TPC-DS is one of the most widely used benchmarks for measuring big data query performance. Alibaba Cloud E-MapReduce (EMR) has repeatedly achieved the best official results in TPC-DS benchmarks, and is the first big data system certified to run the TPC-DS 100 TB benchmark. This topic walks you through running all 99 TPC-DS SQL statements on an EMR cluster end-to-end.
Overview
The benchmark process has four stages:
| Stage | Description | Estimated time |
|---|---|---|
| 1. Set up the environment | Create an EMR cluster and download the Hive TPC-DS benchmark testing tool | Varies |
| 2. Build the data generator | Compile the TPC-DS toolset on the cluster | 2–3 minutes (with Alibaba Cloud Maven mirror) |
| 3. Generate and load data | Produce a TPC-DS dataset and load it into Hive | 40–50 minutes (SF=3) |
| 4. Run queries | Execute TPC-DS SQL statements using Hive or Spark | Within 5 minutes per query (SF=3) |
TPC-DS benchmark tests are resource-intensive and incur charges while the cluster is running. Release the cluster and clean up data after the test to avoid unnecessary costs.
Limitations
This workflow requires an EMR cluster of V4.8.0 or a later minor version, or V5.1.0 or a later minor version.
Usage notes
This topic uses a DataLake cluster, where the master node is named master-1-1. If you use a Hadoop cluster, replace master-1-1 with emr-header-1 in all commands.
Background
TPC-DS is a standard benchmark defined by the Transaction Processing Performance Council (TPC), the leading industry body for data management system benchmarks. The official TPC-DS tools include only a query generator and a standalone data generator—both unsuitable for big data environments. This topic uses the following tools and cluster configuration:
-
Hive TPC-DS benchmark testing tool: An industry-standard testing tool developed by Hortonworks that supports running TPC-DS or TPC-H benchmarks using Hive and Spark. The tool is built on Hortonworks HDP 3, which corresponds to Hive 3.1.
-
EMR V5.19.0
Prerequisites
Before you begin, make sure you have:
-
An EMR cluster of V4.8.0 or later (V4.x) or V5.1.0 or later (V5.x)
-
SSH access to the cluster master node
-
A bucket with OSS-HDFS enabled (or HDFS) configured as the root storage directory
Step 1: Set up the environment
Create an EMR cluster
Create an EMR V5.19.0 DataLake cluster. For details, see Create a cluster.

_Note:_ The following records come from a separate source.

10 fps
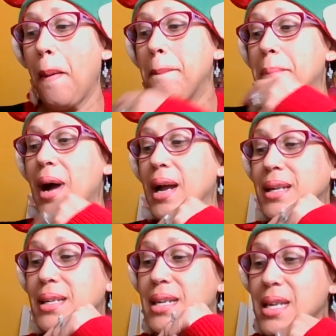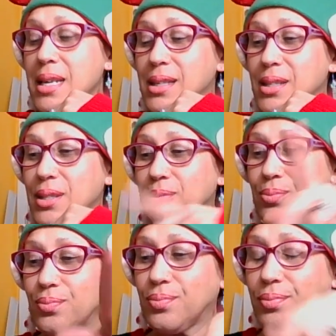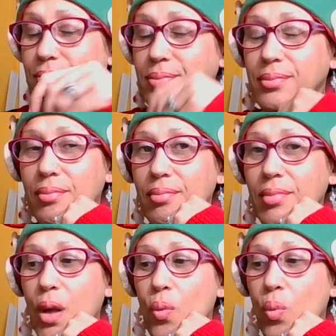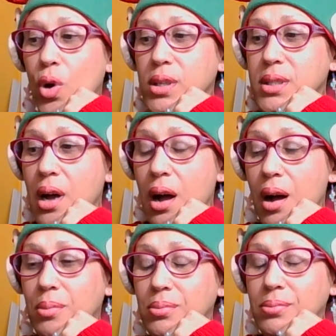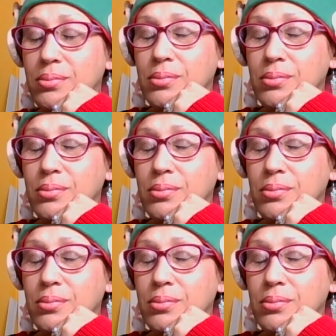my niece was umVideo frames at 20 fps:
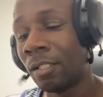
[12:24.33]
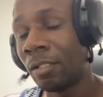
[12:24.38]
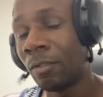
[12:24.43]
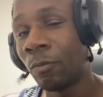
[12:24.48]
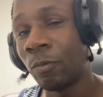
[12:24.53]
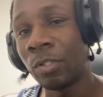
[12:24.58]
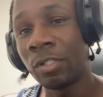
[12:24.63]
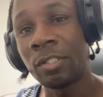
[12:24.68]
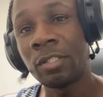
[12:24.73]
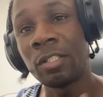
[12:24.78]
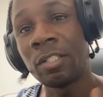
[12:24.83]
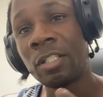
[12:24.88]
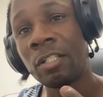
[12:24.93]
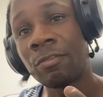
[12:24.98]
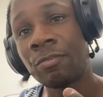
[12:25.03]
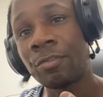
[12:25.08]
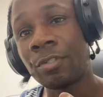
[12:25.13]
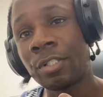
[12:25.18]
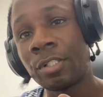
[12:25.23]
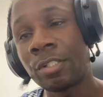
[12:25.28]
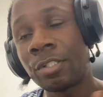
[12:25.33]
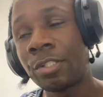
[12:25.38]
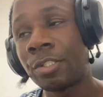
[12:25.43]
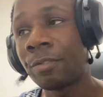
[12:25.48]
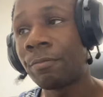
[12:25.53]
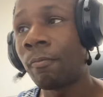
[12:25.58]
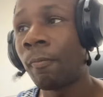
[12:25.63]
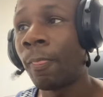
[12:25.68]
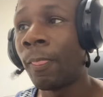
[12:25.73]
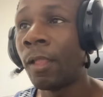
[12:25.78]
What's the difference?
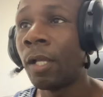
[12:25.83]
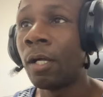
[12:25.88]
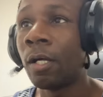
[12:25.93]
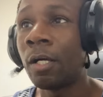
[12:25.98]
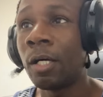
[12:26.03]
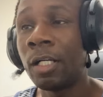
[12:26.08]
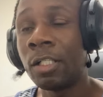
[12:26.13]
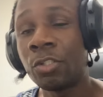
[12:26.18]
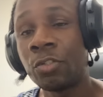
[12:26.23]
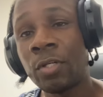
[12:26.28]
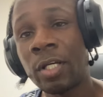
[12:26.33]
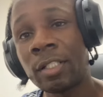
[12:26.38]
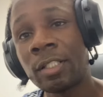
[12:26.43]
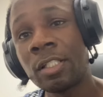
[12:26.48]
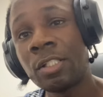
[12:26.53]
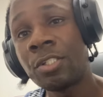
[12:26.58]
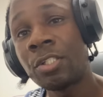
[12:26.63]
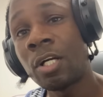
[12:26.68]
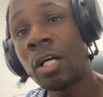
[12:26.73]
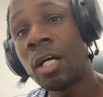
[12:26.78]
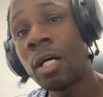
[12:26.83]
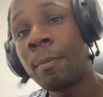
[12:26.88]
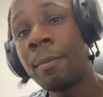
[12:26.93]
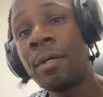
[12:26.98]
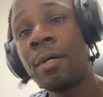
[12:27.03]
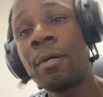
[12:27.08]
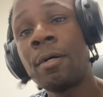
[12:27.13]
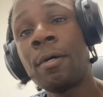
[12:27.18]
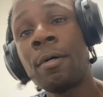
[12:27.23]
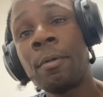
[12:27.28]
Contractor
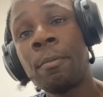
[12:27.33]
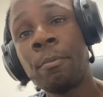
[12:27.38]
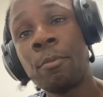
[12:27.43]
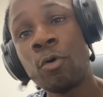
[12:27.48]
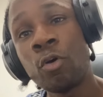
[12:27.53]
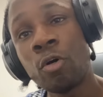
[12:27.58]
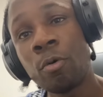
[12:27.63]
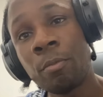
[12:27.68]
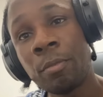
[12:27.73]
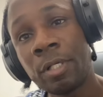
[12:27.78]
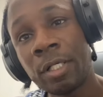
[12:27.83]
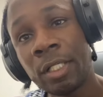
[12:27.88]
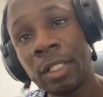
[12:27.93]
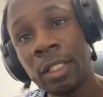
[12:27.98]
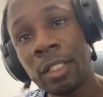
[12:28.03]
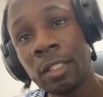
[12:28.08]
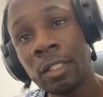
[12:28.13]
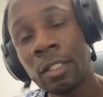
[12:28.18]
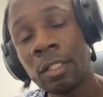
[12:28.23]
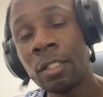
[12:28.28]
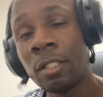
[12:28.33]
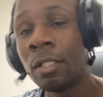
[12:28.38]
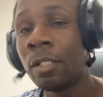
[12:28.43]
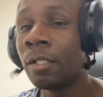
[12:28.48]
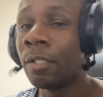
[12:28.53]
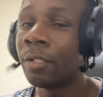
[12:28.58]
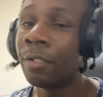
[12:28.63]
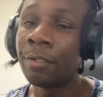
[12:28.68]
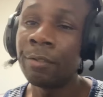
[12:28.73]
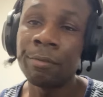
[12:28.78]
job, more money,
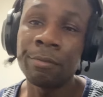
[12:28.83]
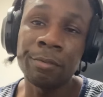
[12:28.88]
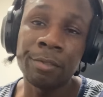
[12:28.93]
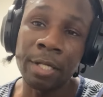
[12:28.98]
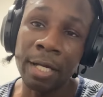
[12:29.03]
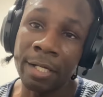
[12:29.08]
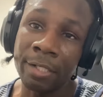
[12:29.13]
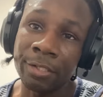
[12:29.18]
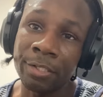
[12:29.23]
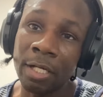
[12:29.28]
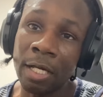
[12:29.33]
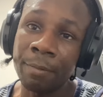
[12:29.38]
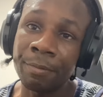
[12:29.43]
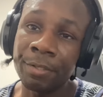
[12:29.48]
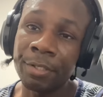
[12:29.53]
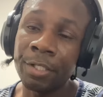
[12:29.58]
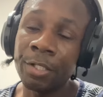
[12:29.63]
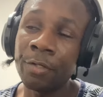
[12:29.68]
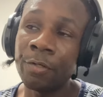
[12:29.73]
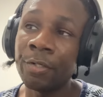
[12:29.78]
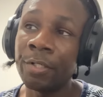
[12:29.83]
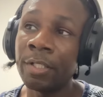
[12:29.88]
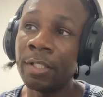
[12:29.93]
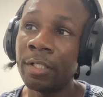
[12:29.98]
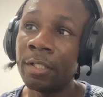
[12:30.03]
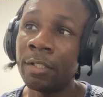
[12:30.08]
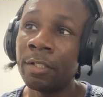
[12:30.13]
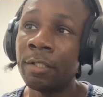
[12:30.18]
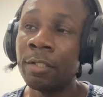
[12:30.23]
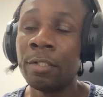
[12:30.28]
not job security.
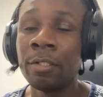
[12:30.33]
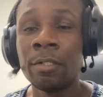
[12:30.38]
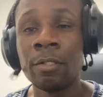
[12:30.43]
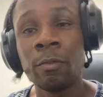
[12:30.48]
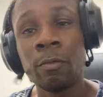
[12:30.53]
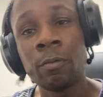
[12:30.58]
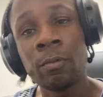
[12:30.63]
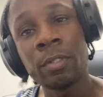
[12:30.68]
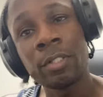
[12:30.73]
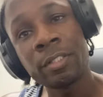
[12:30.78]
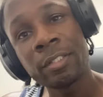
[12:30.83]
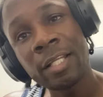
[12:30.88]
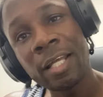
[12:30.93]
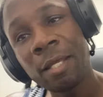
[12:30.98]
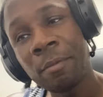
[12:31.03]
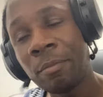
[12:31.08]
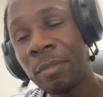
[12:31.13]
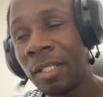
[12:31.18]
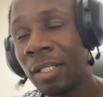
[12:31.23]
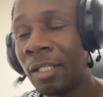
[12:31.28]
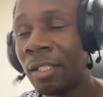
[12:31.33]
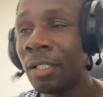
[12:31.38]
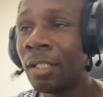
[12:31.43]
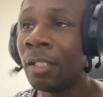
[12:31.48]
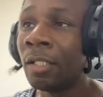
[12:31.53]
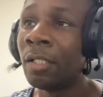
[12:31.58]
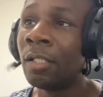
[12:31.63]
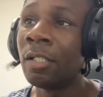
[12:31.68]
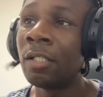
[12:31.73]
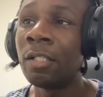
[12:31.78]
What does that
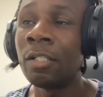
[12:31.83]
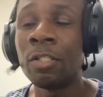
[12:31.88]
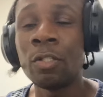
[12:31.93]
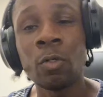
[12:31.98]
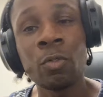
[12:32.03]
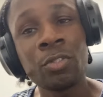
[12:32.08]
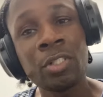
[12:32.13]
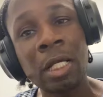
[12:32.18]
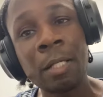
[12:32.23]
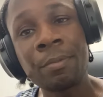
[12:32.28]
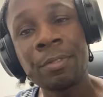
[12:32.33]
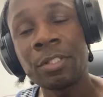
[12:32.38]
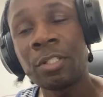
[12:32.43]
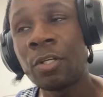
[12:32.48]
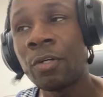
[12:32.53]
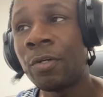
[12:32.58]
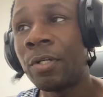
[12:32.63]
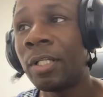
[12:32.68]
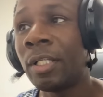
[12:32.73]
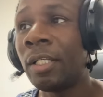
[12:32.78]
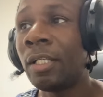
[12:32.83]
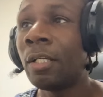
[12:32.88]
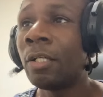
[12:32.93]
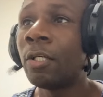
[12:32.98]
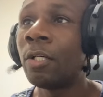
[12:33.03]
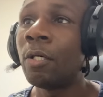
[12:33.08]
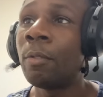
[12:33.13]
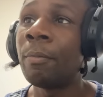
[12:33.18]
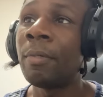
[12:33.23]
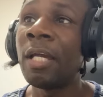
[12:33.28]
mean? No job security.
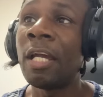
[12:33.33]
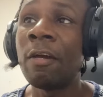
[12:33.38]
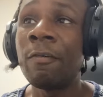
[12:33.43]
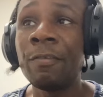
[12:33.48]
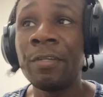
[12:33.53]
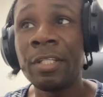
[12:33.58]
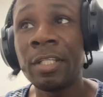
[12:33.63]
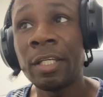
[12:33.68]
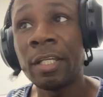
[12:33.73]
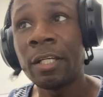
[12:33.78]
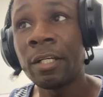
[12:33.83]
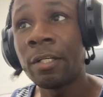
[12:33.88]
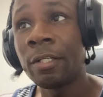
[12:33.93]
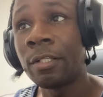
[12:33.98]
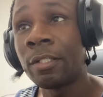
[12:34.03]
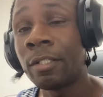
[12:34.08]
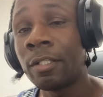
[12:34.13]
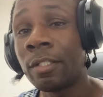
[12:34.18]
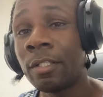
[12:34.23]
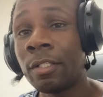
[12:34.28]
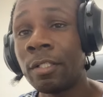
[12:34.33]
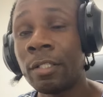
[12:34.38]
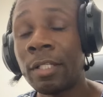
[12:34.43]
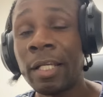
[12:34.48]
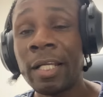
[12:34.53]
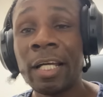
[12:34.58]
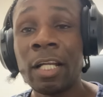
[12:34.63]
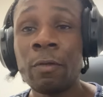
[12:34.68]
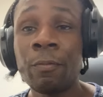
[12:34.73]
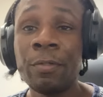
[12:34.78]
Every year they
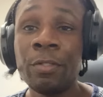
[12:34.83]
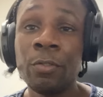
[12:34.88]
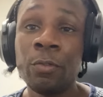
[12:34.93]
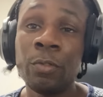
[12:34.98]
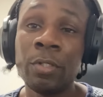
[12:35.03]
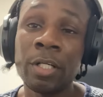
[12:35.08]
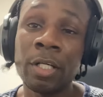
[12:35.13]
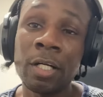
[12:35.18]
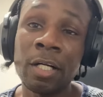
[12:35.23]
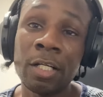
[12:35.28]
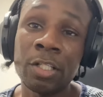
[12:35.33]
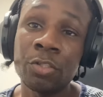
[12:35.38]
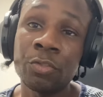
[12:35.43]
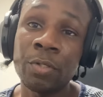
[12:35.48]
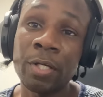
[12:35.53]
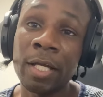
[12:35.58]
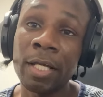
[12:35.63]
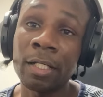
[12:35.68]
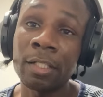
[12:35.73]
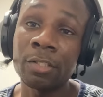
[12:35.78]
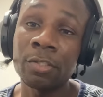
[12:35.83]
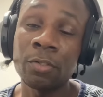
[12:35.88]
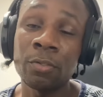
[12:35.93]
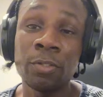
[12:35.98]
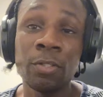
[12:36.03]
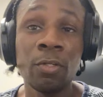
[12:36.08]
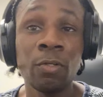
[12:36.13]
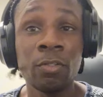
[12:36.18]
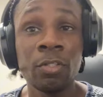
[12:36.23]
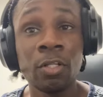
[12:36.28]
got to renew their contract. So
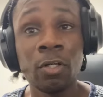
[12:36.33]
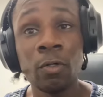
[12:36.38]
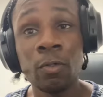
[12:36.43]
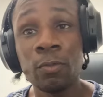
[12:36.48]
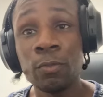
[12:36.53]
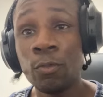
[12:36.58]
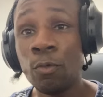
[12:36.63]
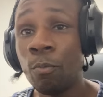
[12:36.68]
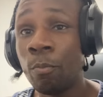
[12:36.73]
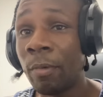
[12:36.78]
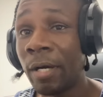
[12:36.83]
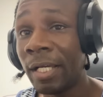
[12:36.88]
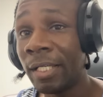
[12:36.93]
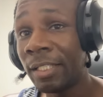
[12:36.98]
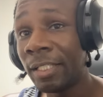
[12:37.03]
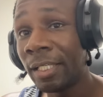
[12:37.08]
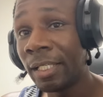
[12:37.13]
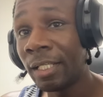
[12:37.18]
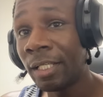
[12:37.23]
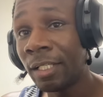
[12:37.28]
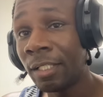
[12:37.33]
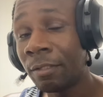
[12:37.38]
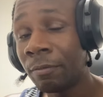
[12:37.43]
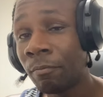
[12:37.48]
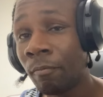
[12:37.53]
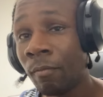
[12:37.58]
you don't know, you might get it.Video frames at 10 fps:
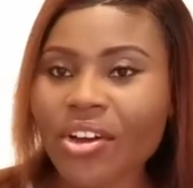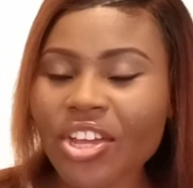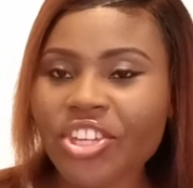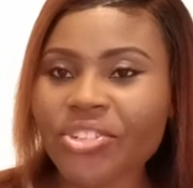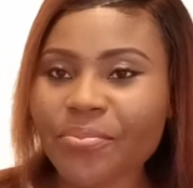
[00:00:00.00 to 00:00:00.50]

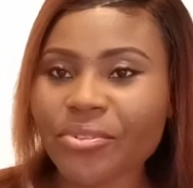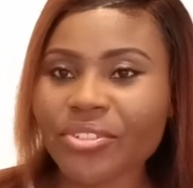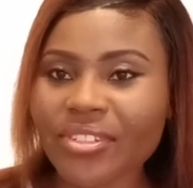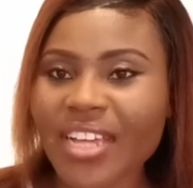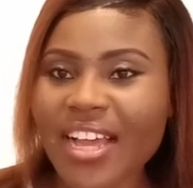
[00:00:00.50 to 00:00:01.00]
Each
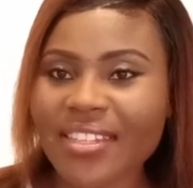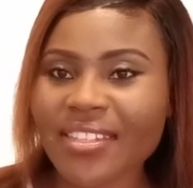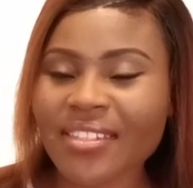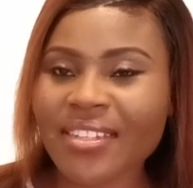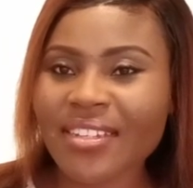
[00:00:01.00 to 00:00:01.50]
product has
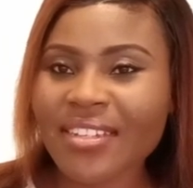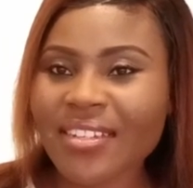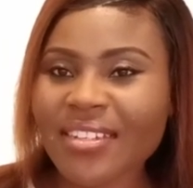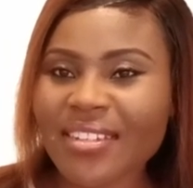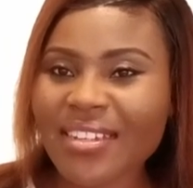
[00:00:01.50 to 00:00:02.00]

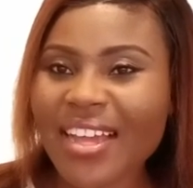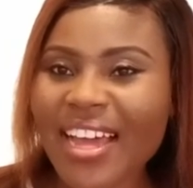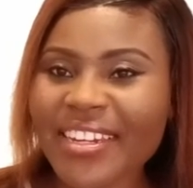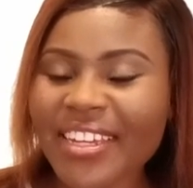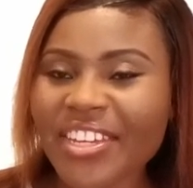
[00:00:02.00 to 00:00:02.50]

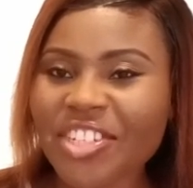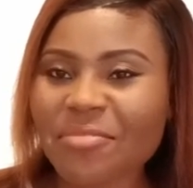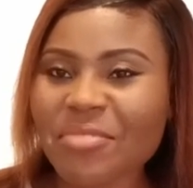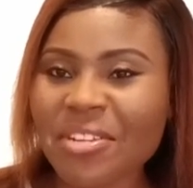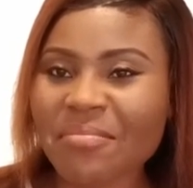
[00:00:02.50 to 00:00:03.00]
an
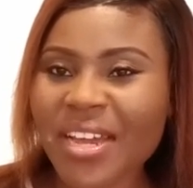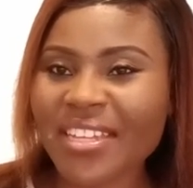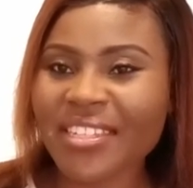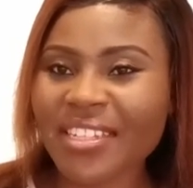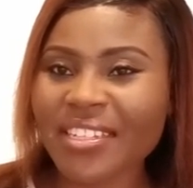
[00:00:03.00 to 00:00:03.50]
age
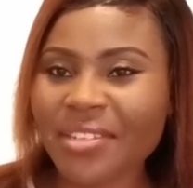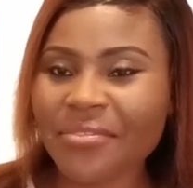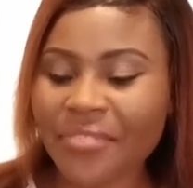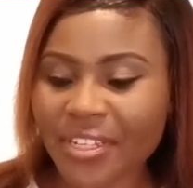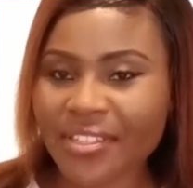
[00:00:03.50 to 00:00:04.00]
minimizing
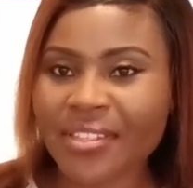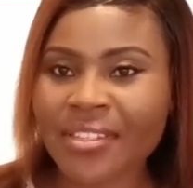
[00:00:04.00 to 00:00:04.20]
effect.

Use the following settings when creating the cluster:
| Setting | Value |
|---|---|
| Business scenario | Data Lake |
| Product version | EMR-5.19.0 |
| Optional services (select one at least) | Default settings |
| Node group (core nodes) | For best performance, select a big data or local SSD instance type. For a quick evaluation with a small dataset, a general-purpose instance with 4 vCPUs and 16 GiB of memory is sufficient. |
| Metadata | DLF Unified Metadata |
| Root storage directory of cluster | A bucket with OSS-HDFS enabled. If OSS-HDFS is unavailable in your region, switch to a supported region or select HDFS instead. |
| Assign public network IP | Enabled (in the master node group) |
The total data disk capacity of core nodes must be more than three times the size of the dataset. For dataset sizes, see Step 3: Generate and load data.
Log on to the master node
Log on to the master node via SSH. For details, see Log on to a cluster.
Install Git and Maven
-
Install Git:
sudo yum install -y git -
Download the latest Binary tar.gz archive from the Apache Maven Project page. This topic uses
apache-maven-3.9.10-bin.tar.gzas an example. -
Upload the archive to the master node, then decompress and configure it:
tar zxf apache-maven-3.9.10-bin.tar.gz cd apache-maven-3.9.10 # Set Maven environment variables (effective only in the current terminal session) export MAVEN_HOME=`pwd` export PATH=`pwd`/bin:$PATH
Download the Hive TPC-DS benchmark testing tool
-
Download hive-testbench-hdp3.zip.
-
Upload the ZIP package to the master node. Replace
*.*.*.*with the public IP address of the master node (available on the Nodes tab of your cluster, under the master node group, by clicking the
icon):scp hive-testbench-hdp3.zip root@**.**.**.**:/root/ -
Decompress the package:
unzip hive-testbench-hdp3.zip
Step 2: Build the data generator
-
(Optional) Configure the Alibaba Cloud Maven mirror to speed up compilation. This is recommended in Chinese mainland regions and reduces build time to 2–3 minutes.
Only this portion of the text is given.